Men get uglier, Women get Prettier 04.04.2007

There’s an article out on a study done that supposedly shows that beautiful people tend to have more daughters.

While I don’t have anything against the conclusion, I do have issues with the road to that conclusion.

Among many questions, one that pops to mind is: how do they measure beauty?

I read through the actual published academic article. And well…

They do, in fact, have a point system. The study used gathered data from in-home interviews with people that volunteered for the study.

At the conclusion of each in-home interview, the interviewer is asked to rate the respondent’s physical attractiveness on a five-point ordinal scale (1 = very unattractive, 2 = unattractive, 3 = about average, 4 = attractive; 5 = very attractive)

AWESOME.

You also simply have to love the definition of an “objective” measure of physical attractiveness (emphasis mine):

the Longitudinal Study of Adolescent Health (Add Health), the only large representative survey data which contains an objective (i.e. not self-reported) measure of physical attractiveness

I wish I was able to use such definitions of objective measurement in my academic papers.

“David, why did you write in your paper that gravity is God’s sticky paper to keep human roaches rooted away from heaven?”

“My neighbor said so. It’s objective! He’s a crazy religious nut, but don’t worry, I didn’t self-report it. He told me, so it must be true.”

I mean. Seriously? The entire basis for this so-called scientific article is on the personal evaluations by anonymous interviewers on the physical attractiveness of others? What if some of the interviewers had a freak fetish for short dwarfish women with beady eyes, receding hairlines and wooden teeth? Does that mean it’s really the short balding women with scurvy that mostly have daughters?

In the conclusions, the paper mentions that some of the things it draws from that supremely sketchy premise are confusing:

It is only the respondents rated “very attractive” who have a significantly less chance of having a son. Why there is a seeming qualitative difference between “very attractive” respondents and merely “attractive” respondents is not at all clear.

Here, I’ll clear up the confusion. Earlier, the paper states that “only 11.2% are rated as [very attractive] by the reviewer”. It also states that it only used those volunteers in the survey who had “at least one biological child (n=2972)”.

That comes out to around 332 people, rounding down.

332.

Then, in a table provided, it breaks down per score the percentage of a male first-born child:

Very unattractive: 0.50
Unattractive: 0.56
About Average: 0.50
Attractive: 0.53
Very Attractive: 0.44

I can see the author now.

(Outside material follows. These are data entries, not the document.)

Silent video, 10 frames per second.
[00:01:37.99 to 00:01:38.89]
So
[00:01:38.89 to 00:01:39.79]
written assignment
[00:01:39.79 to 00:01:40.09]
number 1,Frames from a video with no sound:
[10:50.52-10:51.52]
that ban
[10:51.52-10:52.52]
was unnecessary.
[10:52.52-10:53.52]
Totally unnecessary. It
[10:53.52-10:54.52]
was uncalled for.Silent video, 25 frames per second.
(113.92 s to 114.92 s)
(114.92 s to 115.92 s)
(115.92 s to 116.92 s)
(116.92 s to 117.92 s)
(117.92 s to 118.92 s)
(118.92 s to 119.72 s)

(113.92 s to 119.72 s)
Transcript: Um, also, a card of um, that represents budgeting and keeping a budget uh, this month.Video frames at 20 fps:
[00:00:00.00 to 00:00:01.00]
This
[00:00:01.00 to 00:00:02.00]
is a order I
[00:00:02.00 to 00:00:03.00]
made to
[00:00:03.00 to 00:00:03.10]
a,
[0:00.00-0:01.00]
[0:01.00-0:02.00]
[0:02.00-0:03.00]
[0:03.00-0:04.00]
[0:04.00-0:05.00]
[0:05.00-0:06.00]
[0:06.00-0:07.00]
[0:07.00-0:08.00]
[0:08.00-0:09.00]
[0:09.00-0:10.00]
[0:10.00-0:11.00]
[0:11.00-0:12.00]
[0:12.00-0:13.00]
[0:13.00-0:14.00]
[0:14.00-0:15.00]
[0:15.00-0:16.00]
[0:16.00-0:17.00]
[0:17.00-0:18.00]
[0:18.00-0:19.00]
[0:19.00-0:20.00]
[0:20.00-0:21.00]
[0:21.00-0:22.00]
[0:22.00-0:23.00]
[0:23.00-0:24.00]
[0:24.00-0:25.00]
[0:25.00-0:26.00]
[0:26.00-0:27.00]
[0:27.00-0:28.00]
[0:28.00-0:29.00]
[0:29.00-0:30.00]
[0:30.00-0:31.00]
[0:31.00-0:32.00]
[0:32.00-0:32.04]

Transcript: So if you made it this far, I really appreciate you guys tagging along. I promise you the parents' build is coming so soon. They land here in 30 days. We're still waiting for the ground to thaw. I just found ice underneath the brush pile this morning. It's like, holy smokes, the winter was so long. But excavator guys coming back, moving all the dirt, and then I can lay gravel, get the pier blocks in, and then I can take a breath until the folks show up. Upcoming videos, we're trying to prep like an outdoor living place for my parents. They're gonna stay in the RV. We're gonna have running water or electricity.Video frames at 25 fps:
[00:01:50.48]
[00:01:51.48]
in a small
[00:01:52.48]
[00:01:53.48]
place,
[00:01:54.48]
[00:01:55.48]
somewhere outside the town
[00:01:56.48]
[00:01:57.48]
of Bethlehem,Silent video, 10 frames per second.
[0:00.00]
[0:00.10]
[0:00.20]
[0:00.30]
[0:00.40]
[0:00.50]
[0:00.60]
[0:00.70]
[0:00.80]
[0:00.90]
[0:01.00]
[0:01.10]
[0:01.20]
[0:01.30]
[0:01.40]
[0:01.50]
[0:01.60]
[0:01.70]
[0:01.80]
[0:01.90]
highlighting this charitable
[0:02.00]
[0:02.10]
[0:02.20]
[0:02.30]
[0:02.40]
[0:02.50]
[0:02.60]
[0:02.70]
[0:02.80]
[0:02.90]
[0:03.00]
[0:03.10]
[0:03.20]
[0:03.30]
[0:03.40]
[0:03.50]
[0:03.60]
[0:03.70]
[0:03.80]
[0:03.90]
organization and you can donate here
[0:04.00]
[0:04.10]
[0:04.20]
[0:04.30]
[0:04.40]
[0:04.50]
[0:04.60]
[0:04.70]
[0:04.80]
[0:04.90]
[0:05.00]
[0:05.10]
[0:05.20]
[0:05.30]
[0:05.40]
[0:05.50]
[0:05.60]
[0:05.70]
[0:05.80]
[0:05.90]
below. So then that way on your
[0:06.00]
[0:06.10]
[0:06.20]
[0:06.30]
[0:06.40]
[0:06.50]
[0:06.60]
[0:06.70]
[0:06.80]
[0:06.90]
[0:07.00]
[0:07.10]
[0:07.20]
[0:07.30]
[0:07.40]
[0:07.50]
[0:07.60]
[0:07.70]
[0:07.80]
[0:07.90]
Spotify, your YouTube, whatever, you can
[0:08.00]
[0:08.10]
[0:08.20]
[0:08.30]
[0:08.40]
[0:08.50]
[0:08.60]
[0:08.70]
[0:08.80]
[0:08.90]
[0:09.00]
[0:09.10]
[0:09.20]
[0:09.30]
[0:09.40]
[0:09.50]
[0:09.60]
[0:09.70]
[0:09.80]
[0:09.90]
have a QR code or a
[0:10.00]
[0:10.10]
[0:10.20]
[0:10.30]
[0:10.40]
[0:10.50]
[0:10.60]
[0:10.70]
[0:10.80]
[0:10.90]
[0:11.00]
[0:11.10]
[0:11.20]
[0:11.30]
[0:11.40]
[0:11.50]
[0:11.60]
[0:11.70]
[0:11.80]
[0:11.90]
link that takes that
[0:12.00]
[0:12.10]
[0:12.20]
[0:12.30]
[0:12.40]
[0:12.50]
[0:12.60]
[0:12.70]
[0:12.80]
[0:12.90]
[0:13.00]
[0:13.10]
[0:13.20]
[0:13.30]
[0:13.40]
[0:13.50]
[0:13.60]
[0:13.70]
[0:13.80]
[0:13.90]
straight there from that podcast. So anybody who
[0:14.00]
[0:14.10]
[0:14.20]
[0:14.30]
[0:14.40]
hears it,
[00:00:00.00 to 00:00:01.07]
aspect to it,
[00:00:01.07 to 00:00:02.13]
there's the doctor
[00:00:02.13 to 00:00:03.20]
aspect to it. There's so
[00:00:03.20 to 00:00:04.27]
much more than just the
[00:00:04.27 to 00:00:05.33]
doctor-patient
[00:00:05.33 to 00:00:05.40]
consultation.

You must be so amazed, oh researcher.

WHAM! JACKPOT! you must think. That 0.44 for very attractive sticks out like a sore thumb! I’m going to be famous, you think. Shit, I’m so not going to have a girl, you moan.

But, numerically, what exactly does that mean?

Let’s suppose we have 100 people. 3 groups of 100 people who are, respectively, super hot, ugly, and your neighbor Sally, who isn’t terribly attractive though you wouldn’t it regret too much if you had a wild drunken romp one day. Sally Average.

The super hot .44 of 100 gives you 44 princes of Maine.

0.56 (ugly) of 100 gives 56 kings of New England who have inherited horrible ugliness.

.5 (Sally) of 100 gives 50 supremely mundane infant boys.

The entire argument hinges on the fact that 12 people had boys rather than girls. A whopping 6 people less than about average.

But no! you cry. It’s statistically significant! How come the really fucking hot people get to have girls?

Ah, but they don’t. 56% of them had girls. 56% of an elite 11.2% of a total pool of 2972 people.

And in a pool of that size, I can find any single conclusion you want me to find.

The only thing this proves is that if the 2972 people are a truly representative sample of the population — and if that “objective” measure of attractiveness was actually objective — then it’s depressingly difficult to get someone very attractive.

Where are all the hot hos at?

Shit man. It’s hard out here for a pimp.

Though there’s an article I’d gladly endorse. I can see it now. “It’s Hard Out Here for a Pimp: A Further Implication of the Generalized Trivers-Willard Hypothesis As It Relates to Creative Entrepreneurs.”

That sound you hear?

Yeah, that’s the sound of peer review getting shot, burned, maimed, quartered, and eaten by female scurvy dwarves — I mean very attractive people.